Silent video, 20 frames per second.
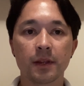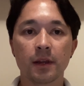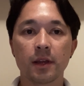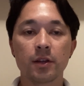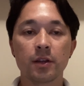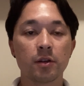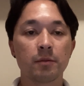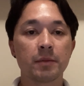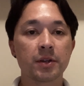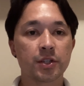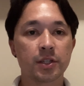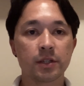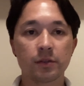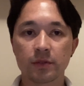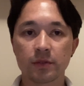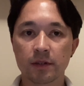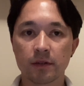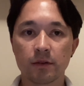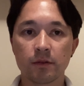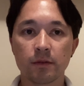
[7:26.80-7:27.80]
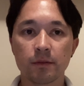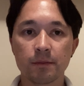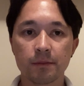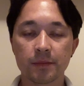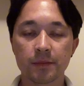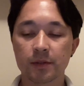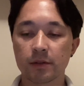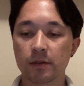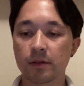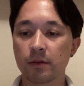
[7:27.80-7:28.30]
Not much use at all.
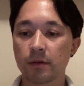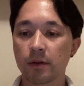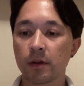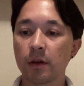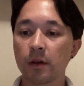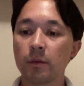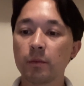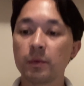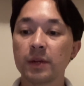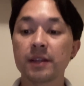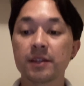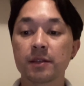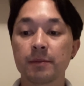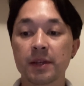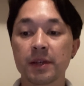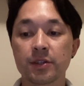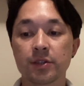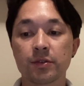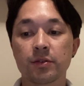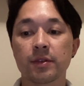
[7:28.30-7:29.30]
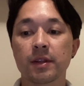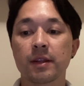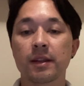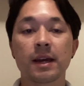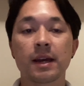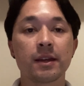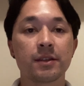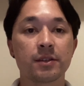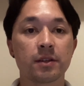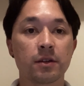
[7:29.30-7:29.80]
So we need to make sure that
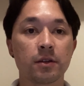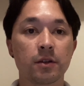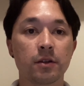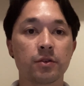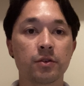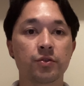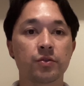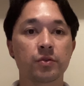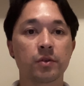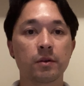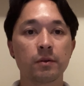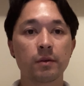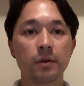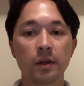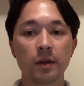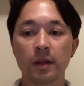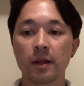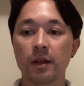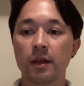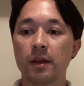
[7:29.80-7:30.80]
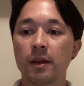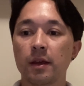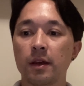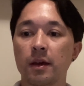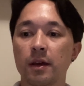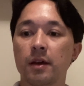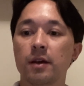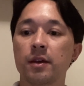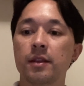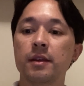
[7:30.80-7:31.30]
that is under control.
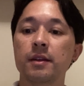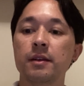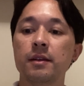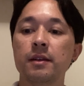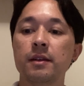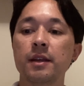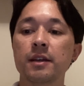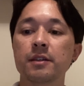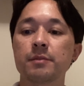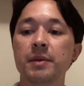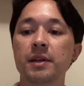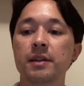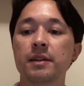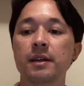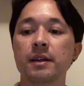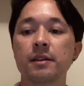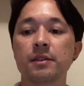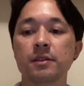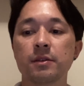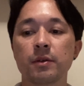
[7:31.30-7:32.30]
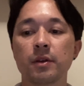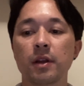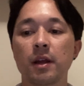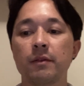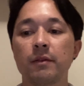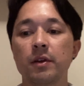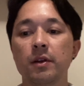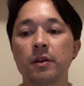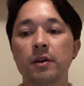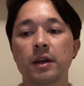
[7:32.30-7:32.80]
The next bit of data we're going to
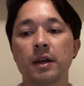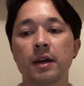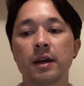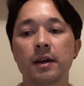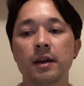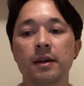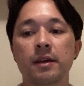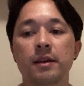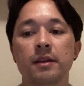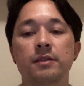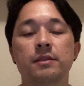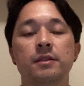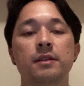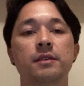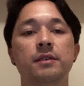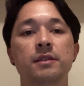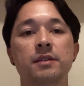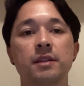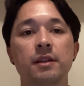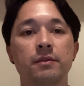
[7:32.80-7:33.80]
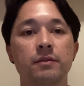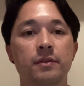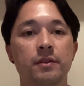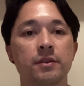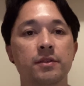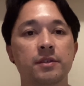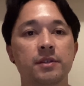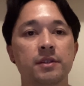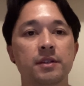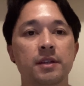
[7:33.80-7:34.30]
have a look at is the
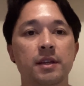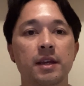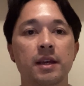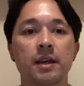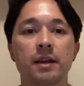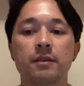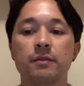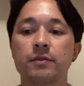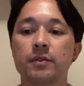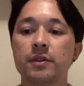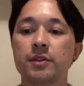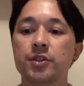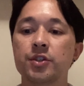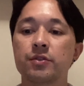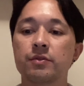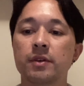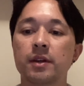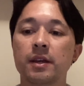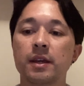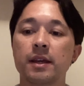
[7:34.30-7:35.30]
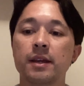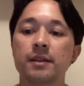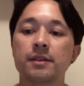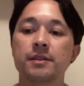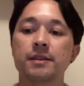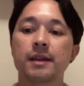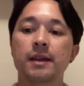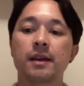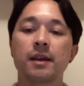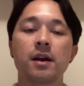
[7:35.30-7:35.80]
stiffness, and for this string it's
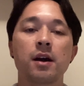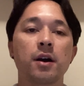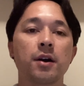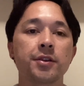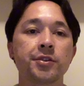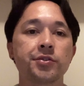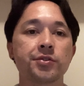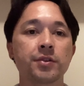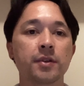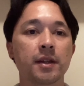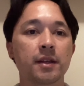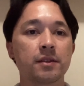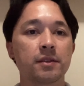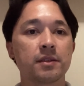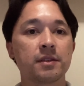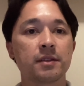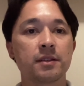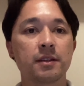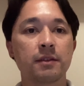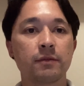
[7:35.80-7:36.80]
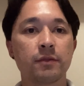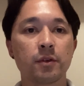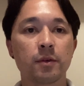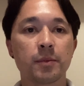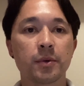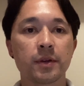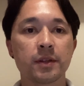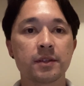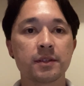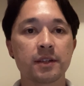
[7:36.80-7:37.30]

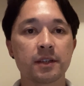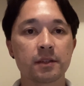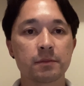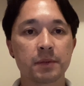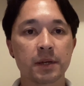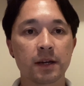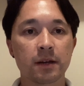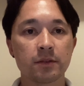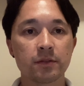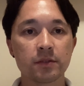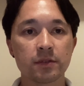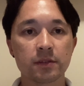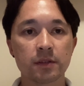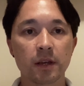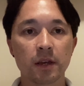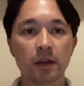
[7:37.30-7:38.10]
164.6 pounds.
...
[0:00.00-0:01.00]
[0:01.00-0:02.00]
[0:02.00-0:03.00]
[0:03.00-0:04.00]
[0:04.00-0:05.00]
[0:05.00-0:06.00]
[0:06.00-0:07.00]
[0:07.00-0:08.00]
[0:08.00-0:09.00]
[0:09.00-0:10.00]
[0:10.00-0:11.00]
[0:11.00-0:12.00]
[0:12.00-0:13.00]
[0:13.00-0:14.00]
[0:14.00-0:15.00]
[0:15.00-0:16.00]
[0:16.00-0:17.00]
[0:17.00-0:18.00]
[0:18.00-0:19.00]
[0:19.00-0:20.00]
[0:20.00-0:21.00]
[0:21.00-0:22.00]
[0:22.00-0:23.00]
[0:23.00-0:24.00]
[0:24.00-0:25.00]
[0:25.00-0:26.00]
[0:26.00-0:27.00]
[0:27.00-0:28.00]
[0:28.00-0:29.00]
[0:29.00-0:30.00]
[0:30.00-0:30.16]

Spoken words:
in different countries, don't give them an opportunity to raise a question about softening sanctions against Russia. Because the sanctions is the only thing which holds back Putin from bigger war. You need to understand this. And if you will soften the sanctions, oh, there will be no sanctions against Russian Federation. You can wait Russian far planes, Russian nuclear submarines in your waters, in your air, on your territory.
...
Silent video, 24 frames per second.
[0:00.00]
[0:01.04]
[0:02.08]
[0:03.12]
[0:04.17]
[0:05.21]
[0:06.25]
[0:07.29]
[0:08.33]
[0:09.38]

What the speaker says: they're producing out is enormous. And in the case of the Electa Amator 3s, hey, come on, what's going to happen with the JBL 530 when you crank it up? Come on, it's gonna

- WORK TO BE COMPLETED
The answer is those lines of the material above that run from the one containing "Silent video, 20 frames per second." up to and including the one containing "[7:32.80-7:33.80]", restated exactly and without images.

- RESPONSE TO THIS EXERCISE
Silent video, 20 frames per second.
[7:26.80-7:27.80]
[7:27.80-7:28.30]
Not much use at all.
[7:28.30-7:29.30]
[7:29.30-7:29.80]
So we need to make sure that
[7:29.80-7:30.80]
[7:30.80-7:31.30]
that is under control.
[7:31.30-7:32.30]
[7:32.30-7:32.80]
The next bit of data we're going to
[7:32.80-7:33.80]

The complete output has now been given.